Are You Ready to Thrive in the Age of Digital Business?
June 17, 2015
A brave new world is taking shape, one that is blurring the lines between the physical and digital realm. We have for a long time used the internet to conduct e-commerce and relied on e-marketing to promote products and services. However, these tools pale in comparison to the paradigm shift coming in the shape of digital business which opens a world of significantly bigger opportunities and challenges. A world with constant and real-time access to not just a lot of information but relevant and actionable information, where smart things are sensing their surroundings, making decisions, taking actions, and independently interacting with other things, and our immersion in technology is consistent. Our lives will be playing out on a seamless flowing fabric of people, things, and businesses which all effortlessly cross the border between real and virtual domains.
Wow…sounds a little grand? Not really. To be sure, we are still in the early stages but this is no longer the stuff of gadget gurus and technophiles; this is a new reality and it’s coming our way fast. Today there are an estimated 3 billion personal devices and 5 billion internet connected things, those numbers by the end of 2020 are expected to be 7 billion personal devices, and over 30 billion things. The number of smart homes in the US is expected to double from 10 million to well over 20 million between 2015 and 2017 alone. Smart devices are becoming ever more sophisticated and beachheads that are ready to serve as control point and personal platforms are forming rapidly including smart phones, cars, and home control systems such as thermostats. The emergence of what Gartner is calling the Nexus of Forces – the convergence of social, mobile, information, and cloud technologies –combined with the Internet of Things (IoT) is already disrupting business across the globe. All this is happening at an unprecedented rate and is directly affecting a large majority of the world’s population; nothing short of a global revolution.
From the perspective of individuals and consumers this is an exciting future full of possibilities but given the rapid advancement this same future can also be a bit intimidating from the view of the organizations vying for a chance to be the service providers and vendors. A world where the lines between physical and virtual realms are blurring will force new business models that are designed to capitalize on the fluid and unstructured nature this new world creates. Commerce will depend on finding and exploiting transient opportunities in the interactions between people, business, and things; the notion of “business moments”. These business moments are not theoretical moments where a specific business could fill a specific customer need but rather actual random moments in time that set off series of events across many diverse players and which require fundamental changes to enterprise technology, process, and governance. Business as usual is not going to be enough.

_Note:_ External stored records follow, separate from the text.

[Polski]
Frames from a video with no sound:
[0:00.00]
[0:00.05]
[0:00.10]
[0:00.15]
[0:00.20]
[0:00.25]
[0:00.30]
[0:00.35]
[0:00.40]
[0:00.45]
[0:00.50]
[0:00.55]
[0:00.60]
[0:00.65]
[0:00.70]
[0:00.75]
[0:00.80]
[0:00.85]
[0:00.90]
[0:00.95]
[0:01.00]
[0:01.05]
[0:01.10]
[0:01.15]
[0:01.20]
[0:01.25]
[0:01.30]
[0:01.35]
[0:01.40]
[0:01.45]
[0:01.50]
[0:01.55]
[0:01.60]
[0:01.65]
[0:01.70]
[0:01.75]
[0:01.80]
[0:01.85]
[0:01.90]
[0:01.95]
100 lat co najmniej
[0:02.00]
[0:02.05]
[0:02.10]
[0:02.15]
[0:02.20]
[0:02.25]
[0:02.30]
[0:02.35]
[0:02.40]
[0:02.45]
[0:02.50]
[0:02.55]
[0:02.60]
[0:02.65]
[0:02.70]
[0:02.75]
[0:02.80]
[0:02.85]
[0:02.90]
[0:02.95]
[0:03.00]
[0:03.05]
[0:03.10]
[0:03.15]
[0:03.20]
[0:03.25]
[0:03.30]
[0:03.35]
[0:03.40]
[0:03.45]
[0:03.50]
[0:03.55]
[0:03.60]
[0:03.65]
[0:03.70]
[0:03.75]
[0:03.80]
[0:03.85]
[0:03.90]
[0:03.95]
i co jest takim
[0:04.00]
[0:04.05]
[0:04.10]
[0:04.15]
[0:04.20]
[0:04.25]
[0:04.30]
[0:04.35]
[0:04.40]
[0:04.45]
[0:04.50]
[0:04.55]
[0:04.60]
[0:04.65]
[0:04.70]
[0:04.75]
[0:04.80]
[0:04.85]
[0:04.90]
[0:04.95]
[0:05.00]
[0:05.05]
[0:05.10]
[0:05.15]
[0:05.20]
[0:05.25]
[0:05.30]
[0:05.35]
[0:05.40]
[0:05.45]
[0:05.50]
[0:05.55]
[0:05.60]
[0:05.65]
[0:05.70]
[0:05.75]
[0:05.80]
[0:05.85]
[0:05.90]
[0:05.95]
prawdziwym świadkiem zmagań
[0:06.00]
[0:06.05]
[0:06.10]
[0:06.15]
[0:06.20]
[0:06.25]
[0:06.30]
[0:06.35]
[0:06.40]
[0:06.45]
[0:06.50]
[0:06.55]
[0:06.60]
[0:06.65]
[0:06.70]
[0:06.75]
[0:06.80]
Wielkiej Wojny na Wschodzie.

To illustrate, consider the following scenario. It’s late afternoon and a line of strong storms are moving through. The strong winds are finally too much for the old oak tree in your back yard and it crashes into the house making substantial damage. Luckily you just invested in a smart home which has sensed the crash and triggers several immediate actions:
– The risk for broken power lines and plumbing has been recognized and the breakers supplying power to the back of the house are triggered and the water main is turned off.
– The local fire department is notified, dispatched and given a one-time code to the front door.
– Your insurance company is notified and a claim is started.
– You are notified of the event and you receive available appointment times from pre-approved contractors.
These immediate actions triggered by your house in turn start a series of secondary actions. The contractors verify availability and prices of materials needed for repairs. Schedules are consulted and appointments made. The insurance company dispatches a drone to survey and document the damage. Once you approve the repair work using your smartphone the house now confirms appointments and provides additional one-time lock codes. Orders are placed with material suppliers, etc… All of this taking place with no or little human involvement. The smart house is a relatively simple example but the same changes will gradually affect all aspects of life – when driving your car, playing golf, watching TV, shopping, or simply walking down the street. The fundamental technologies are mostly already here, what is missing but taking shape is a mature ecosystem and our imagination how to use it.
Like rocks thrown in a pond these unstructured events create waves and all around other rocks are thrown in creating more patterns and interactions. It’s in this set of complex and very short-lived improvised interactions between businesses, people, and things that business takes place; concentrated in business moments. To thrive in this new world successful organizations must not only be able to identify these moments but must also be able to operate and deliver under a completely new paradigm. Gone are the days of engineering solutions defined by your enterprise, instead web-scale IT (and thinking) becomes a necessity; success now depends on integrating effectively into a global business and technical ecosystem. This creates challenges across the enterprise and is likely to prompt several fundamental adjustments. A few things to consider:
– Are you able to manage and more importantly understand very large amounts of data in real time?
– Can you control security and privacy while still being nimble enough to satisfy market demands?
– Are your software and technology architectures capable of accommodating the unprecedented need to scale and continually change?
– Do you have governance frameworks that support rapid and consumer centric development?
– Are your systems interacting with users on their terms?
– Are organizational structures, roles, and primary business procedures aligned both internally and with the demands of digital business?
I hope this article has left you with a few new insights or spurred ideas that you can apply to your own journey. This is different than the many technical advances we experienced in the past; this time the landscape itself is changing. History has shown time and again, in periods of great transformation those who adjust and adapt will thrive.